The USDINR pair ended the session lower by 8 paise at 71.25 due to some foreign banks sold the greenback, likely on behalf of foreign portfolio investors who may have subscribed to the seventh tranche of Central Public Sector Enterprises-Exchange Traded Fund. The risk appetite improved as fears about novel coronavirus impacting global growth eased. Recovery in offshore Chinese yuan, dollar sales by foreign banks, likely for foreign fund inflows supported the rupee. Market participants remained cautious ahead of the US FOMC outcome later today. The Fed Reserve is anticipated to keep its policy unchanged, with a focus on any comments about the balance sheet and whether their bill-buying ops are merely technical or are providing monetary stimulus.
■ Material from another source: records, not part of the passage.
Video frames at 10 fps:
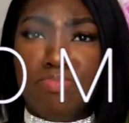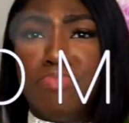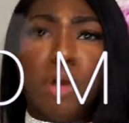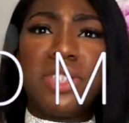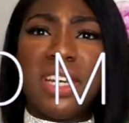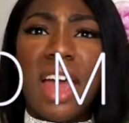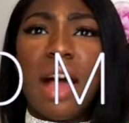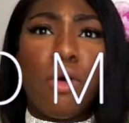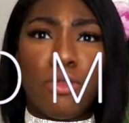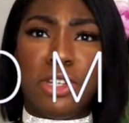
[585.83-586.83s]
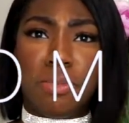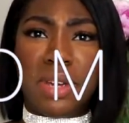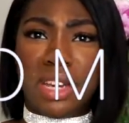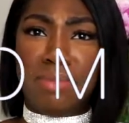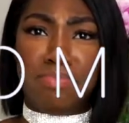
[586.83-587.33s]
body health to
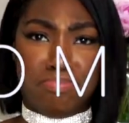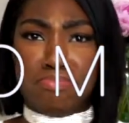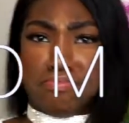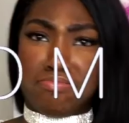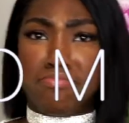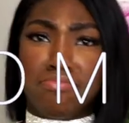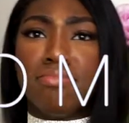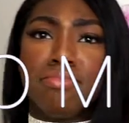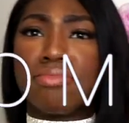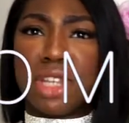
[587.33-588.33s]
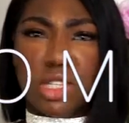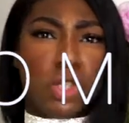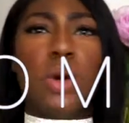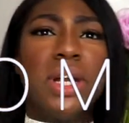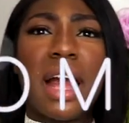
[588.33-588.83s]
be
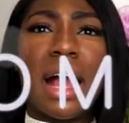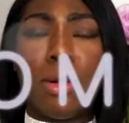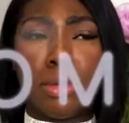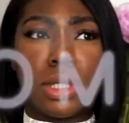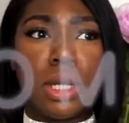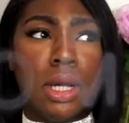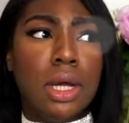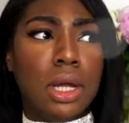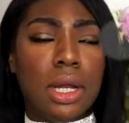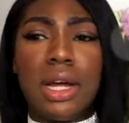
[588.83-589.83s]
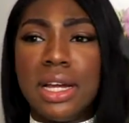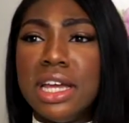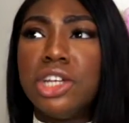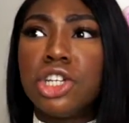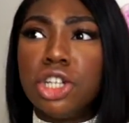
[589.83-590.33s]
sorted out. Like,
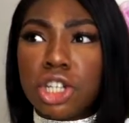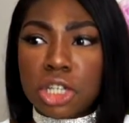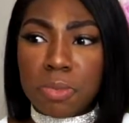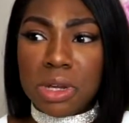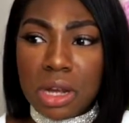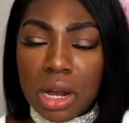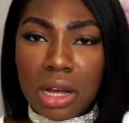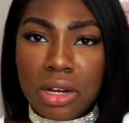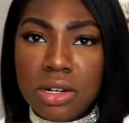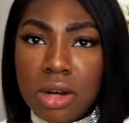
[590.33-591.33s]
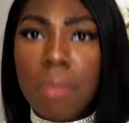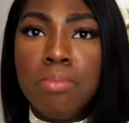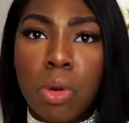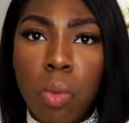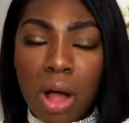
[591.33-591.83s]
it should just be like a
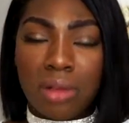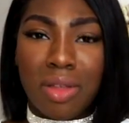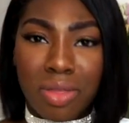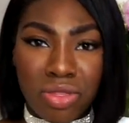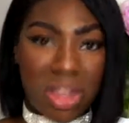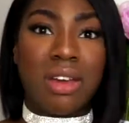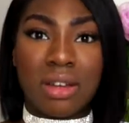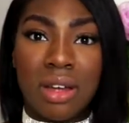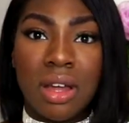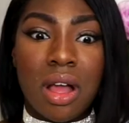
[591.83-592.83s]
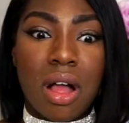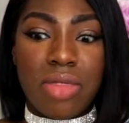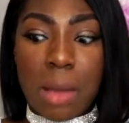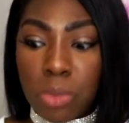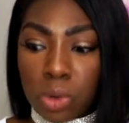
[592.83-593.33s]
#1 thing
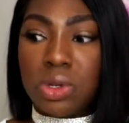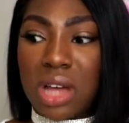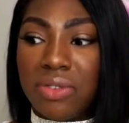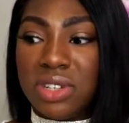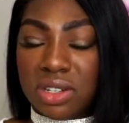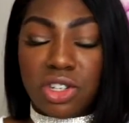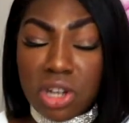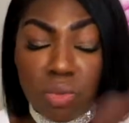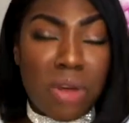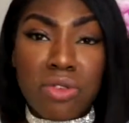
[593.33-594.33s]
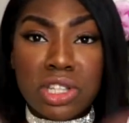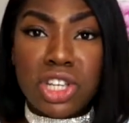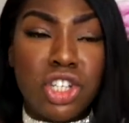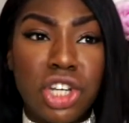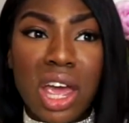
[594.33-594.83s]
that models have to, whether it's a
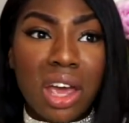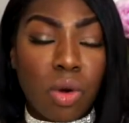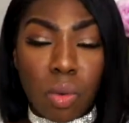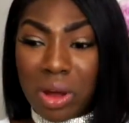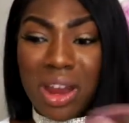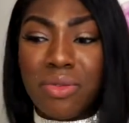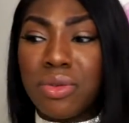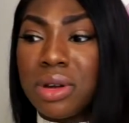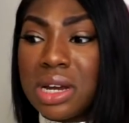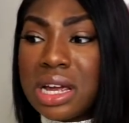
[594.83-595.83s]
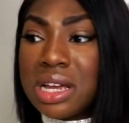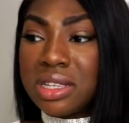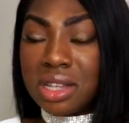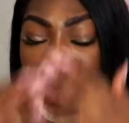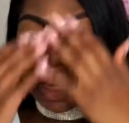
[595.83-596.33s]
check or whatever it
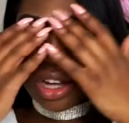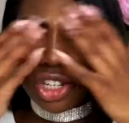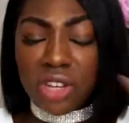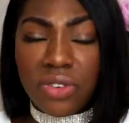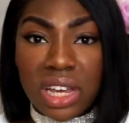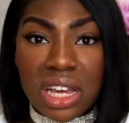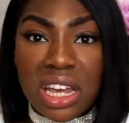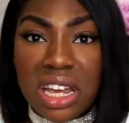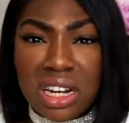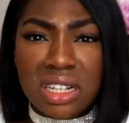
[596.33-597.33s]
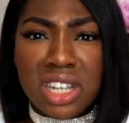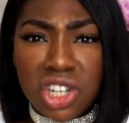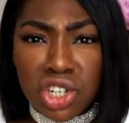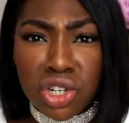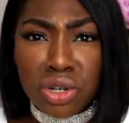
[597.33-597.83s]
is. Like, I just think eating
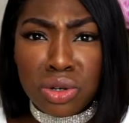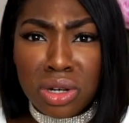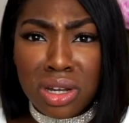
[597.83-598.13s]
tissue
While Equity indices ended higher breaking two-day losing streak gaining by 0.6%. The benchmark bond yield ended up flat to 6.57%. The dollar index was trading around fresh yearly highs around 98.10 levels. The Euro and Pound are trading flat ahead of FOMC meeting.

 

USDINR CHART (Daily Chart)

USDINR

Indian equities shifted their focus back to December quarter earnings. While the indices held their gains for the most part of the day, volatility was seen in the last hour of the trading session, ahead of the expiry of the January series of F&O contracts due tomorrow. The markets are likely to remain volatile ahead of the Union Budget on Saturday. At close, the Sensex was up 231.80 points or 0.57% at 41198.66, and the Nifty was up 73.70 points or 0.61% at 12129.50.